Attempt: I have shown that the orders of the two groups are equal. Then, consider the set of unitriangular matrices in each. They each form a subgroup, furthermore, they are actually the Sylow 2-subgroups in each. This too, is easy to show. The finisher would be to show that the centers of these two Sylow 2-subgroups are not the same, hence they cannot be isomorphic.
How do I show this?
Your intuition is the right one.
In general, one can prove that the center of the unitriangular matrix group $UT(n,F)$ over a field $F$ is the group of unitriangular matrices $(a_{i \ j})$ such that $a_{i \ j}=0$ for $j>i$ except for $a_{1 \ n}$ which can be any elements of the field. Hence the cardinal of the center is equal to the one of the field.
The proof can be made using elementary matrices. Suppose that $A=(a_{i \ j})$ is a matrix of the center.

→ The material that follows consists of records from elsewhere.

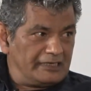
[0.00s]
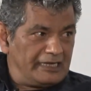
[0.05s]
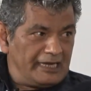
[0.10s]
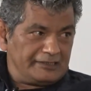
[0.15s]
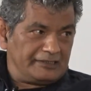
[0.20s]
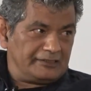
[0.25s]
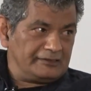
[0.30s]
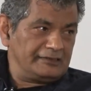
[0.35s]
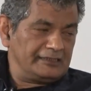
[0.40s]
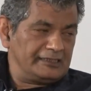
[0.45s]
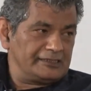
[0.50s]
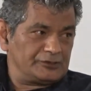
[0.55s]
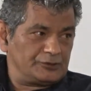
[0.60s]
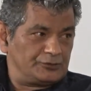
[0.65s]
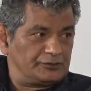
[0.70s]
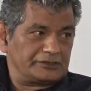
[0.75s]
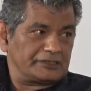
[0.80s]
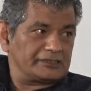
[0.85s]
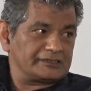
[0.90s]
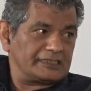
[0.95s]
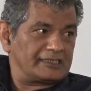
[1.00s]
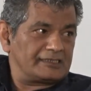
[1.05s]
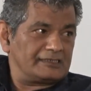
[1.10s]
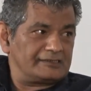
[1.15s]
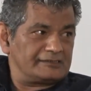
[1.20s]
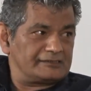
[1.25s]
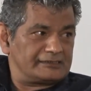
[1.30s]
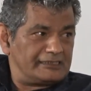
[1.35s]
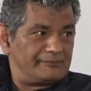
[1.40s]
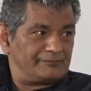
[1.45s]
And India is doing
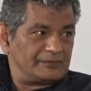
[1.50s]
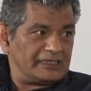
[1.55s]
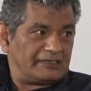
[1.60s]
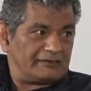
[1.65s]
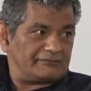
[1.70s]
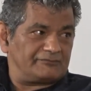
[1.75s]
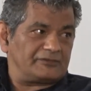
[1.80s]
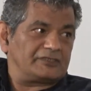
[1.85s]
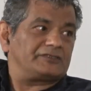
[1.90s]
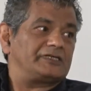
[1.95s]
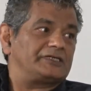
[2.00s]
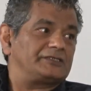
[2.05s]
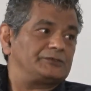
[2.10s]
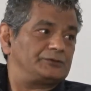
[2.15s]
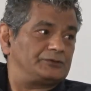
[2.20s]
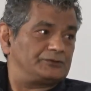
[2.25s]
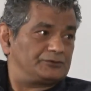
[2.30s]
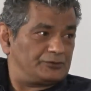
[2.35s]
exactly the same thing, that they're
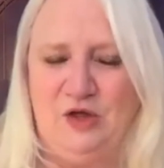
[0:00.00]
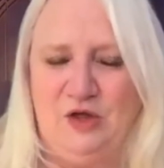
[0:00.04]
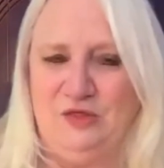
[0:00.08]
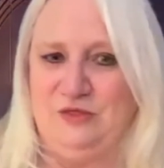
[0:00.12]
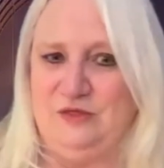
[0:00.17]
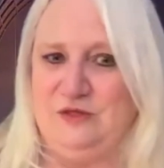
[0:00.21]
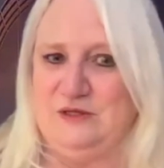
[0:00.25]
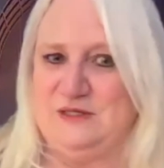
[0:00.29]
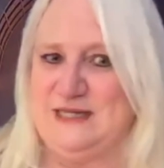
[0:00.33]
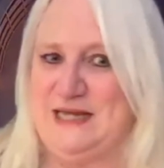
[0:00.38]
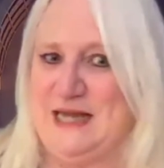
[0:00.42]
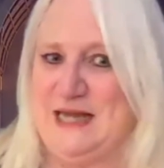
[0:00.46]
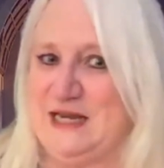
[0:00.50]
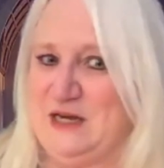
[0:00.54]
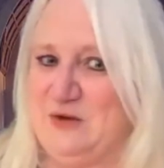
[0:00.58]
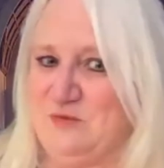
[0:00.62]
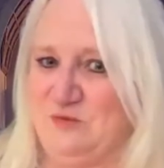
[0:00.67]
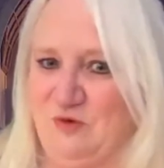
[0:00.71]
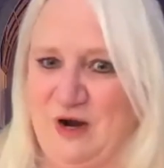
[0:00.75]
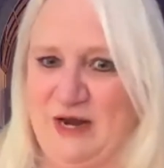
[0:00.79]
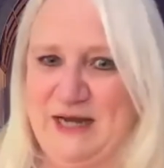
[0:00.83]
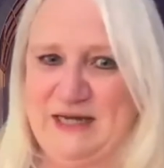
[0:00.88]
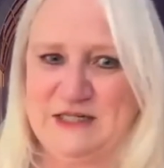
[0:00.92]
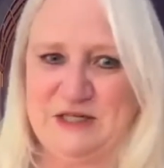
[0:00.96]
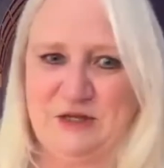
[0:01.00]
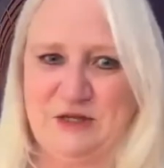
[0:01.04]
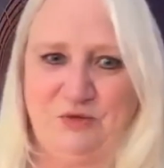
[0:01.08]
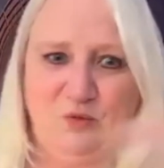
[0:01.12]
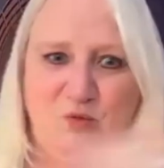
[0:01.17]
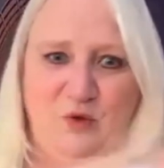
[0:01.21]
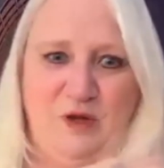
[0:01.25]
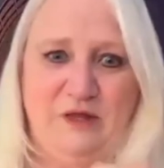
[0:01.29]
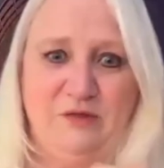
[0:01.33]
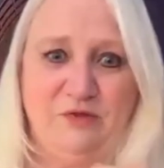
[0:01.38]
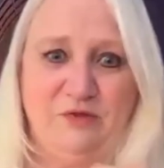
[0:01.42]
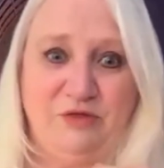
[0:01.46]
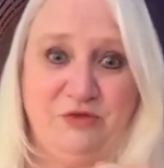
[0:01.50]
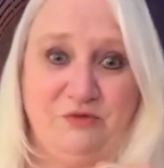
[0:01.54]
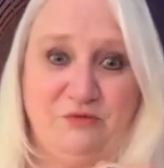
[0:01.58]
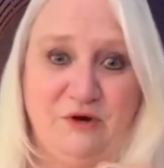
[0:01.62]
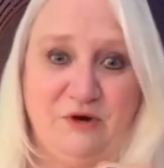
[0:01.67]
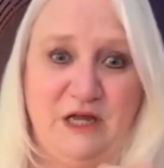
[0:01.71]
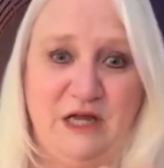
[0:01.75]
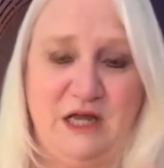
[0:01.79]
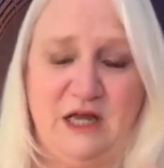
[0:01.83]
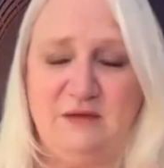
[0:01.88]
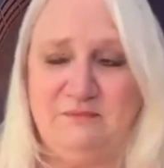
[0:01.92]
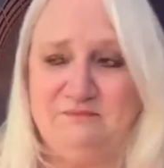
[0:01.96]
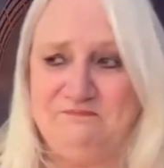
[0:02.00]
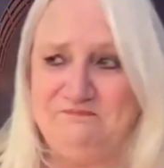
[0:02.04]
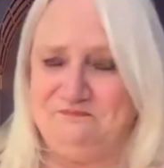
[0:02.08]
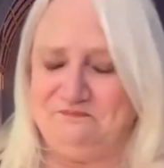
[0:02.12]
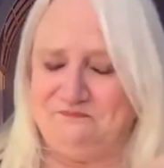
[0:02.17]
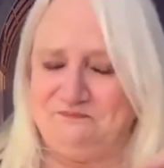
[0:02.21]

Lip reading: take them right to week 3.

Then considering the products $L_{i,j}A$ and $A L_{i,j}$ that have to be equal, you can prove that $a_{k \ l}=0$ for $l > k$ and $(k,l) \neq (1,n)$. Conversely, you can prove that a matrix satisfying those conditions commutes with all the unitriangular matrices.
Now the conclusion comes easily as one center has order $2$ while the other one has order $4$.